À l'aube du 27 mai, entouré de ses principaux conseillers Édouard Balladur et Jacques Chirac, Georges Pompidou énonce des propositions : augmentation du SMIG de 35 %, relèvement des salaires de 10 %, paiement à 50 % des jours de grève, réduction d'une heure, avant la fin du cinquième plan, de la durée hebdomadaire du travail, diminution du ticket modérateur de la Sécurité sociale... Ces propositions, pour importantes qu'elles soient, sont naturellement insuffisantes pour la CFDT, qui souhaitait promouvoir, à l'occasion du conflit, de grandes réformes structurelles. Elles sont d'ailleurs mal accueillies par les grévistes : Georges Séguy en fait l'expérience, le 27 mai, lorsqu'il présente les résultats des pourparlers aux ouvriers de Renault. Expression du dépassement des syndicats par leur base, la poursuite des grèves marque également l'échec d'une réponse traditionnelle à un conflit dont chacun mesure alors la portée exceptionnelle. Dans une situation d'apparente vacance du pouvoir, la voie est ouverte pour une crise politique : c'est ce que pressentent les 30 000 manifestants réunis au stade Charléty, le soir du 27 mai, en présence de Pierre Mendès France, silencieux.

Toutefois, dans la première quinzaine de juin, le travail reprend dans la plupart des secteurs de l'économie.

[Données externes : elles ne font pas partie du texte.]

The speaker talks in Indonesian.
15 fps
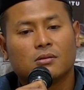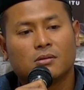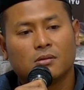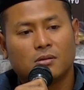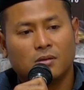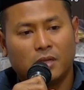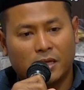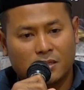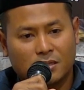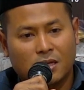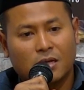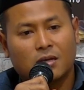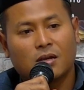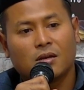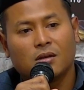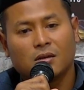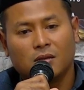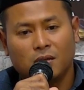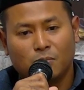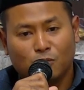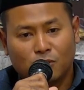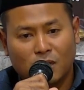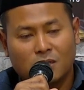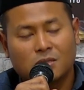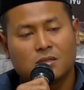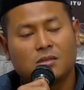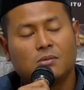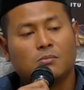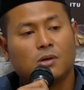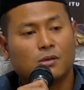di SK kan
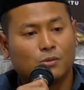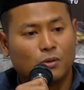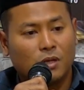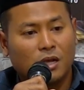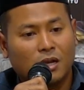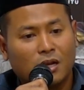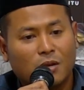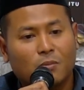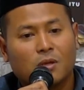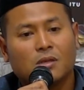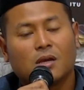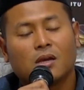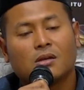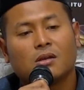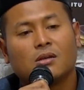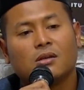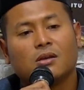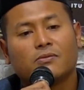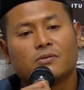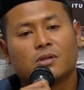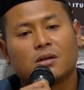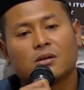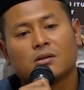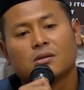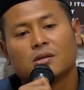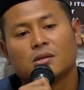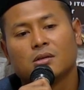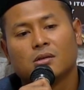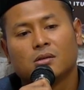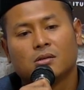dimutasi begitu lihat namanya ada di daftar
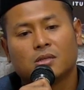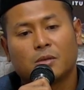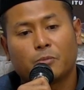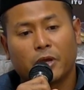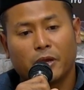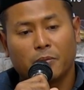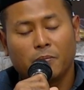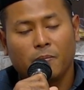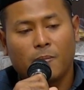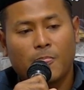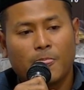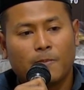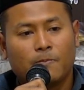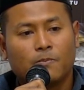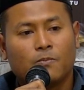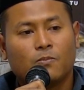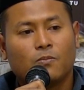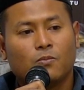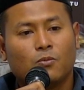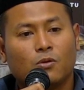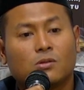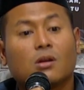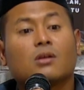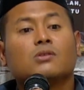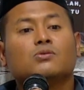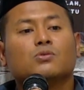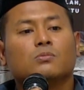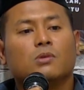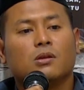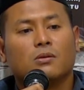TPM wah
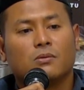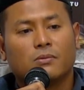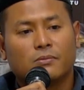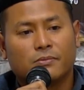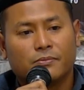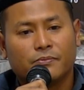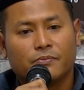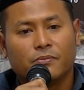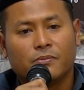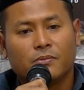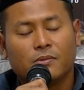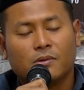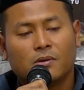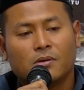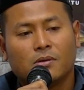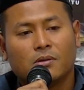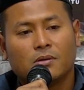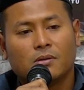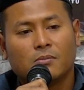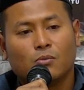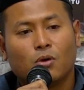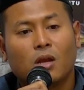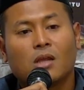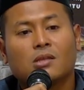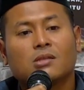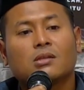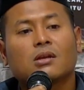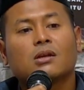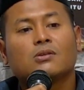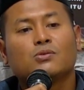terkejut beliau bukan hanya
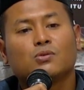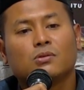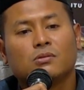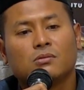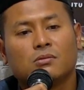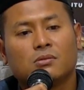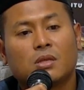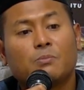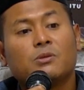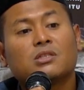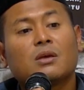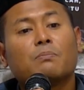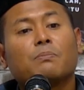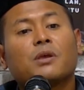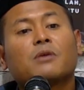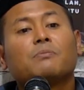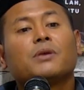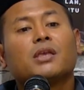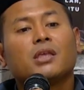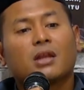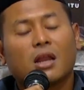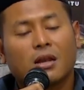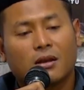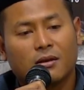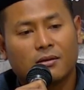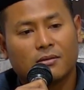terkejut tapi sampai kepikiran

Ainsi, le 12, des négociations s'engagent à la Régie Renault entre la direction et les syndicats, sur la base du protocole de Grenelle. Le 16, elles aboutissent à un accord, approuvé le lendemain par une majorité de salariés, ce qui entraîne la reprise du travail.

grève.

« Coalition d'ouvriers qui refusent de travailler tant qu'on ne leur aura pas accordé certaines conditions qu'ils réclament » : la définition que donne Littré de la grève, en 1863, prend acte de l'affirmation d'un mode d'action collective, qui naît et se développe au XIXe siècle en France comme dans les autres pays européens.

Sans doute peut-on retrouver sous l'Ancien Régime des conduites qui préfigurent la grève, mais elles sont trop rares, trop limitées à certains secteurs, trop confondues avec les émotions populaires urbaines pour qu'on puisse même les identifier.